A compound document can contain formatted text, graphics, and data from a spreadsheet or a database. It can also contain icons that run sound recordings or play multimedia devices. The more hardware you have to support creating and playing multimedia through sound boards, CD-ROM, and other media players, the more rich a compound document you can create. But even with a basic 80386 workstation, you can take advantage of OLE to create compound documents.

An object in a compound document is any encapsulated data that can be displayed and manipulated by a user. For example, a single cell, a range of cells, a graphed data range, or an entire spreadsheet could be embedded as an object in word processing document. Any data can be an object if it was created in a Windows application that uses OLE. This is different, however, from a package which is an embedded icon that contains an object, a file, or part of a file, or a command.

The client application is any Windows application that can accept, display, and store objects. Usually a client application displays a distinctive border or some other visual cue so that you can identify an object embedded in a file. The client application stores some information for embedded objects, such as the target printer and page position, how the object is activated, and which server application is associated with the object. For example, in an Excel client spreadsheet, an embedded graph would have displayed on the status bar: =EMBED("ExcelChart", "Chart")

The server application is any Windows application in which you can edit an object when Windows informs you that you have selected the object in a client application. Some server applications also use an object handler, which is a Dynamic Link Library that acts an intermediary between the client and server applications. The object handler for an application is usually used to improve performance, such as an improved screen refresh when an object is changed in the window of the client application. Some applications are capable of acting as both OLE client and server, Excel being a good example of one.

Microsoft has begun limited beta testing of the latest version of its Object Linking and Embedding. OLE 2.0 offers significant enhancements that make it more robust and more attractive to applications designers. OLE has been widely adopted in the software community. The first version is implemented in applications from a variety of vendors, including Word and Quattro Pro as well as the above mentioned Excel and cc:Mail. Unfortunately, we won't see OLE 1.0 in WordPerfect for Windows until the incremental upgrade 5.2 due next year.
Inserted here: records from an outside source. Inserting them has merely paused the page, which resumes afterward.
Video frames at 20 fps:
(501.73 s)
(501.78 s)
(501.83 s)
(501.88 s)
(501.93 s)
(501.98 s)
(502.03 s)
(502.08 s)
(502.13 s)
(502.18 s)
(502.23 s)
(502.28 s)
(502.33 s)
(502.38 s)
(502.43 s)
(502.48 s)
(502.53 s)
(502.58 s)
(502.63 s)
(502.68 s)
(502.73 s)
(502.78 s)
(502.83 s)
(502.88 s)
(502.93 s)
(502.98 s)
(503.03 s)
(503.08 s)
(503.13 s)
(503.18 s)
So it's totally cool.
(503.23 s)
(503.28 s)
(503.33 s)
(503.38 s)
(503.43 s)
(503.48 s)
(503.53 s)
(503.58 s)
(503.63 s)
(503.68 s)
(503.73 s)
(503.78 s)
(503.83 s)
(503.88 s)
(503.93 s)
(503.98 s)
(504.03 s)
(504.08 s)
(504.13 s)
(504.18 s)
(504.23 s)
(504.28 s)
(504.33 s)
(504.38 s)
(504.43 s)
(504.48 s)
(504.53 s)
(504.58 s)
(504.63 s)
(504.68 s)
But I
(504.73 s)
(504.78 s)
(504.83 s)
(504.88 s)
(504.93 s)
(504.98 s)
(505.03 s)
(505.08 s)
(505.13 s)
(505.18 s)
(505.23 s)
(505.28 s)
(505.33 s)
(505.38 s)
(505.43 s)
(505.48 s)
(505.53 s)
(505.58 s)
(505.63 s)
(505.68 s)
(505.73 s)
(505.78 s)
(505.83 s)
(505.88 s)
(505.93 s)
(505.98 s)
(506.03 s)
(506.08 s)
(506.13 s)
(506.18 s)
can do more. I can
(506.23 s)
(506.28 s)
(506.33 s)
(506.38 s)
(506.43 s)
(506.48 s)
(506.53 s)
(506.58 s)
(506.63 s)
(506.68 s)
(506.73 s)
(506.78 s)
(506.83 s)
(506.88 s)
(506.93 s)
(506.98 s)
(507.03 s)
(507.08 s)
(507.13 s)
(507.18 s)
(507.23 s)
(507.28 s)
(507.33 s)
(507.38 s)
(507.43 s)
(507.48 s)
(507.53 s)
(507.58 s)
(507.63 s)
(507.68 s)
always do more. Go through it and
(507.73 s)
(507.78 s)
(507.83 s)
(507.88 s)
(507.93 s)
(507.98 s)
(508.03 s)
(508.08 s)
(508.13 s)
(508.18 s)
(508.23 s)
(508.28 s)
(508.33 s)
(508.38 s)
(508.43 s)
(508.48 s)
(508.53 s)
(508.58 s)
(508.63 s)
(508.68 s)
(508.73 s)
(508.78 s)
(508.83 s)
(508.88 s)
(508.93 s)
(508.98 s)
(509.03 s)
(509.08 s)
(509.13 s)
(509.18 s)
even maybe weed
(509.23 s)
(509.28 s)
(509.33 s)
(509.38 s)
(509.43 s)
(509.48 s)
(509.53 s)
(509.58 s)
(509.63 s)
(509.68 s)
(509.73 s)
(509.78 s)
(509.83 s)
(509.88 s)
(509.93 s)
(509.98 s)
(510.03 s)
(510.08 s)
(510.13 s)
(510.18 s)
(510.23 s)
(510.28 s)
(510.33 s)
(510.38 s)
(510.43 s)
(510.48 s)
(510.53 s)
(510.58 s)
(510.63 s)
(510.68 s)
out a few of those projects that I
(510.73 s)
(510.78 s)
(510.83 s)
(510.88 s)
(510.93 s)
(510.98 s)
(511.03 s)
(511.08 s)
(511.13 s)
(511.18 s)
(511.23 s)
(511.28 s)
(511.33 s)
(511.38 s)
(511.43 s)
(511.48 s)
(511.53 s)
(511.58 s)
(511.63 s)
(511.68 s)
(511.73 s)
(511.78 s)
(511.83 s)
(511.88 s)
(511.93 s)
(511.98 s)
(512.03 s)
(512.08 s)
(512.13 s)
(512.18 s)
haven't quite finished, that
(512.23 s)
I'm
In its current form, OLE is a set of Dynamic Link Libraries (DLL's) included in Windows 3.1 that allows a programmer to establish a connection between a defined "object" in one application and a document in another. The basic function of OLE is to bring data into one document from another format and not lose that format. This is more complex than at first it may seem.

For example, a word processing document can import a chart from a separate application without reprogramming the document to handle the formats necessary to display the chart. "Embedding" places a stand alone chart object into the document, while "Linking" connects the chart object back to the original.
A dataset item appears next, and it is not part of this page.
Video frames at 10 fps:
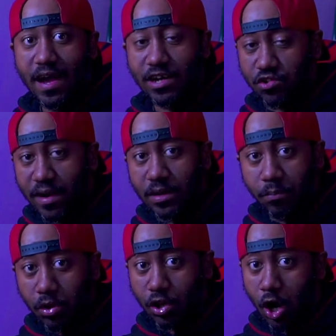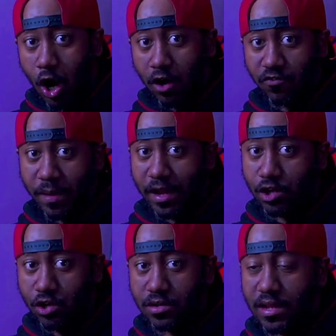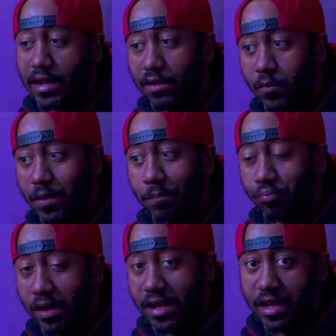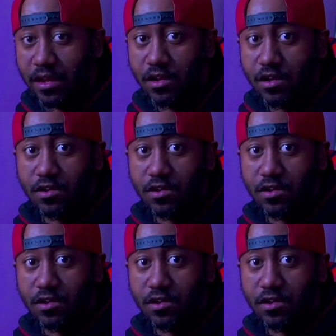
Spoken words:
I tried to pull it off, but I couldn't, and I didn't want to break it.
The new release of OLE includes three significant upgrades. One is in-place editing, which allows the user to edit the object included in a document without exiting that document. The second transfers objects by a drag and drop function, from application to application and from window to window. The third is an enterprise macro language, which will provide OLE programmers with a system level programming language to use with a variety of applications.
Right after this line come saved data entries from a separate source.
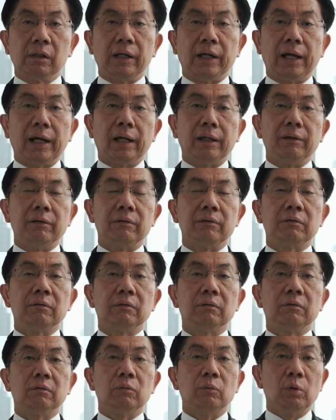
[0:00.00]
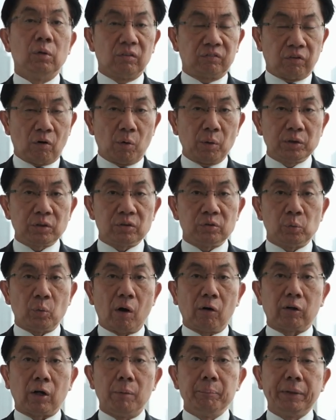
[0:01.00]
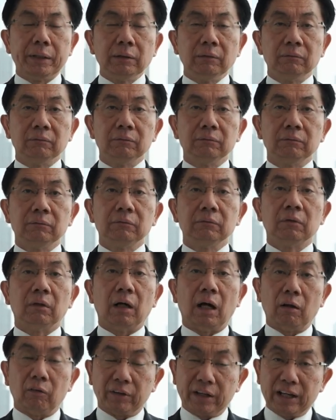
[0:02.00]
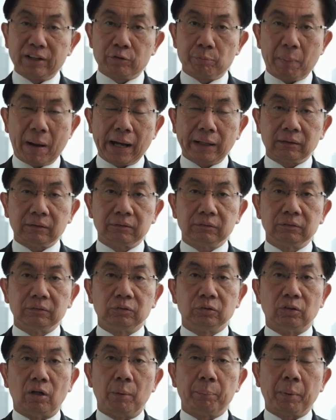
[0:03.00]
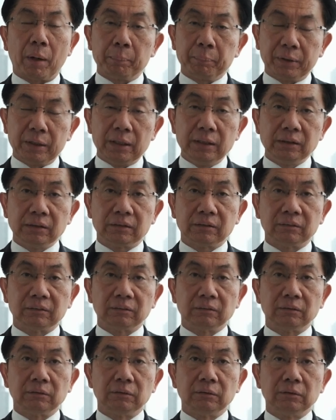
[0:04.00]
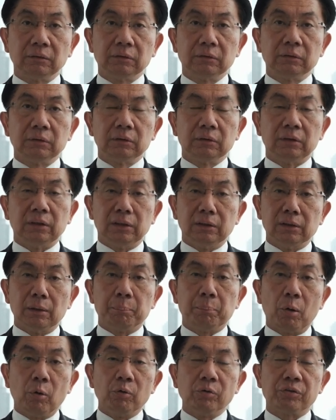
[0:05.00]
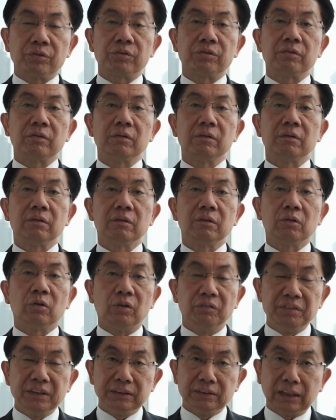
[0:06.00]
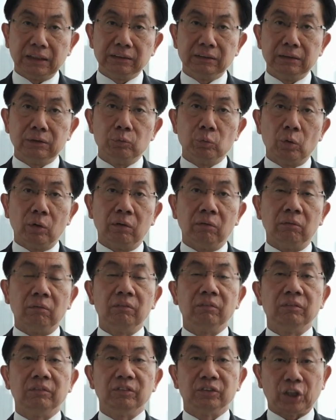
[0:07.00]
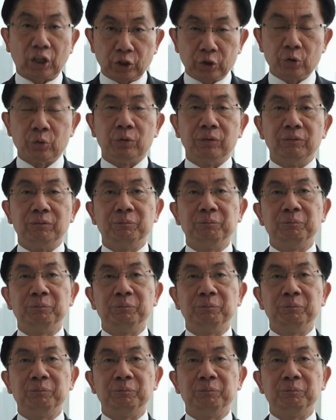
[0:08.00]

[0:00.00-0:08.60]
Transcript: And we look forward to welcoming our guests back to our properties in the post-COVID-19 world. Thank you.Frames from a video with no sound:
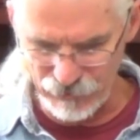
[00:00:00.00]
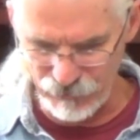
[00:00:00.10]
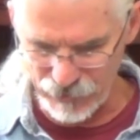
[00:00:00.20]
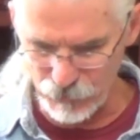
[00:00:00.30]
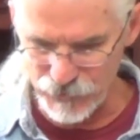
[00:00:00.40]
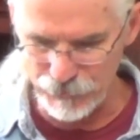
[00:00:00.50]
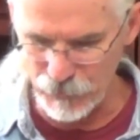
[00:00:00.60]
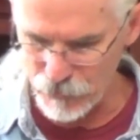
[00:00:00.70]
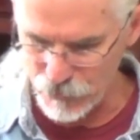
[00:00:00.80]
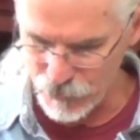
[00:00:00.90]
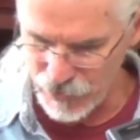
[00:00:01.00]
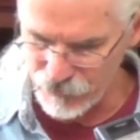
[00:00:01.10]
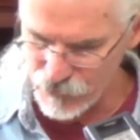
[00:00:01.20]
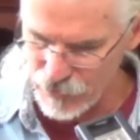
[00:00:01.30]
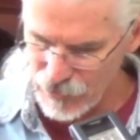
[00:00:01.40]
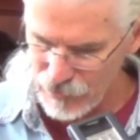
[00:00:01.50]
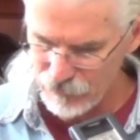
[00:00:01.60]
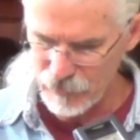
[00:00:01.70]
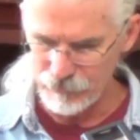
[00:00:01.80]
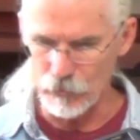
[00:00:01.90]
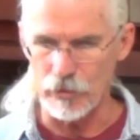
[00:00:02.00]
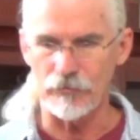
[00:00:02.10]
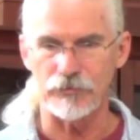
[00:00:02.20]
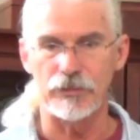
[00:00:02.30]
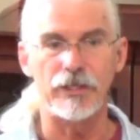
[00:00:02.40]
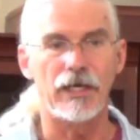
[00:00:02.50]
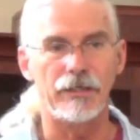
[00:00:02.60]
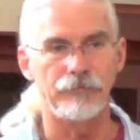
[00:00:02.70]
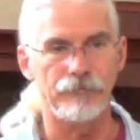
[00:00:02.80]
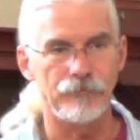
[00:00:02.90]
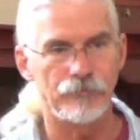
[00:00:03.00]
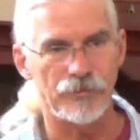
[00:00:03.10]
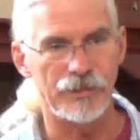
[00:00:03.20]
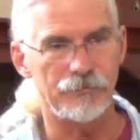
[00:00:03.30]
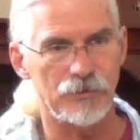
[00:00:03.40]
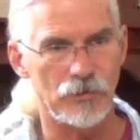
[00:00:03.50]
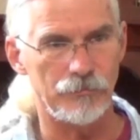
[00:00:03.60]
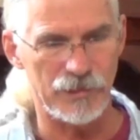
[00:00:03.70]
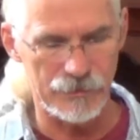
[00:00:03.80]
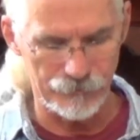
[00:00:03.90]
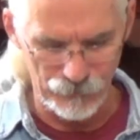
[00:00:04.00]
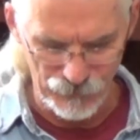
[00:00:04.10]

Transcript: In fact, with spiritual gifts, more often than not, it could be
OLE uses the Windows' Clipboard and NetDDE, Network Dynamic Data Exchange, facilities to cut and paste objects. However, OLE's enterprise macro language will eventually replace DDE. Microsoft has even hinted that OLE will form the infrastructure of Cairo, their next generation object oriented operating system. The future for OLE looks even better with Windows NT, as it will include a 32 bit version of OLE that will be even more robust in features and speed.